Shushan Hovsepyan: That’s very nice and could you share also a little bit information about the sites, the countries that are going to be involved, how many sites we have, how many countries?

Ricardo Garcia: We’re talking about, uh, 20 sites approximately, uh, 20 sites in different countries in Europe, UK and Australia, and we’re talking about, uh, the size of the trial will be, we’re talking about five different ARS, we’re talking about 100 patients, more or less, so maybe Ben you have more information and you want to just jump in, uh, jump in because you guys are on on on the scientific side.

Ben Rayner: Yeah, I mean obviously one of the sides run by Professor David Zigler, who’s my boss here, specifically looking at DIPG and effective Volsertib with radiotherapy which is a standard for DIPG and unfortunately radiotherapy by itself it doesn’t cure DIPG and only prolongs a little bit because the tumors do bounce back and so the one thing that radiotherapy does.

Which is why we’re interested in Volsertib is because it opens out the blood brain barrier for that period of time so that the drugs can get into the brain and you know getting a decent concentration which I think is the second arm of the study which is more to do with the Heidelberg group and medulloblastoma.

But they’re using it with vinan which is the partner drug and the vinbin is an is compound as well because it can actually open out the blood brain barrier further and with DMG or DIPG that’s particularly important because we know that DRPG actually closes off the blood brain barrier so having a a partner drug there where you can not only Target the tumor but you can also open out the blood MBR for further drugs to get in there.
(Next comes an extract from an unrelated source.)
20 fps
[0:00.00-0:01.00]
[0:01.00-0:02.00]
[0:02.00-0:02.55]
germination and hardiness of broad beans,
It just it it’s an added benefit to us and so that’s that’s why we’re interested in you know doing the clinical trial with with DMG.
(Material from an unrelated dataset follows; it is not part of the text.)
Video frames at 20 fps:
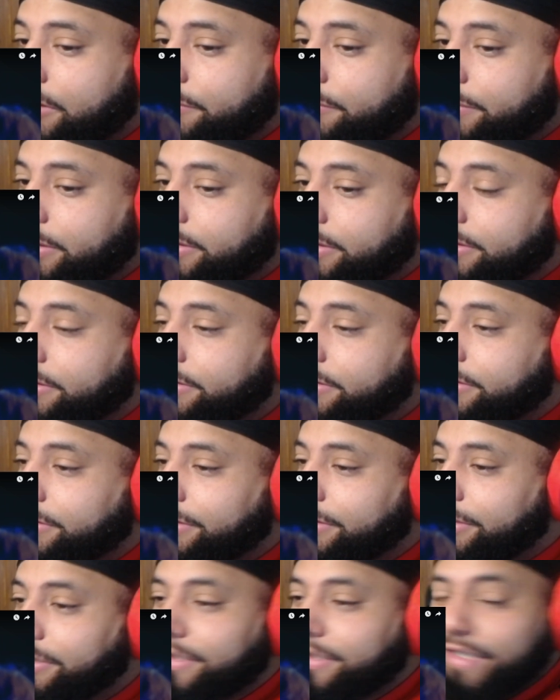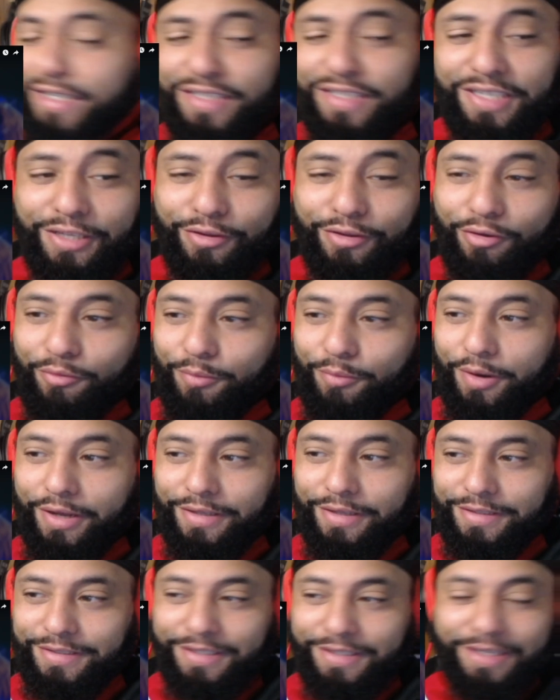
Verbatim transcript: mean, he sings in no words.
Shushan Hovsepyan: I was wondering what do you think about also an ultrasound bubbles that also open the blood brain barrier also the setting.

Ben Rayner: No, it’s actually a focus of another researcher within our group to actually get that into the clinic as well. Yeah, it’s a possibility and we’re looking at disrupting the blood brain barrier in other ways using other compounds that Target the barrier and see if we can actually increase penetration and that’s the key with DMG.
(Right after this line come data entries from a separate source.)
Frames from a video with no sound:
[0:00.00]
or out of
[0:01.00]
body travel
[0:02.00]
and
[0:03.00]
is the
Shushan Hovsepyan: Yeah, actually, it’s a very devastating disease, and we need action. We should act very fast because we don’t have time, especially in DIPG for patients.

Ben Rayner: That’s one thing we actually get feedback from parents, that the fact that they’ve got a child who suddenly gets DIPG and there’s not a long time to do anything. But everything takes so long; just the fact that you’ve got to do the analysis, you’ve got to do the workup, you’ve got to do, ‘Okay, this drug’s good for you, let’s get it into you,’ and by that stage, it’s just a lot of the time, it’s just too late, you know? So yeah, timing is imperative.

Shushan Hovsepyan: Yeah, apart from the research perspective, also if you are working in a low-middle-income country, you don’t have access to the basic medications, the essential ones, and it also delays the treatment. So we need action, and we should work fast.

So I think that the Oncothon is one step forward, so that after one quarter, when we raise funds, we can launch the trial and we can have a lot of answers to our questions. I wanted to thank you both for this session, thank you for being here, thank you Ricardo, and thank you Ben. Thank you for your inspirational thoughts and your insights, your perspectives.

I just want to remind the audience that if you have questions, you can put it in the chat, and also you can write down from which country are you connected. Do you have some connections with childhood cancer? And we can answer those questions as well.

And yeah, again, would like to challenge everyone, let’s make a difference together, and let’s make this event an extraordinary one, so that afterwards we can save a lot of lives in pediatric oncology. Thank you very much both, thank you.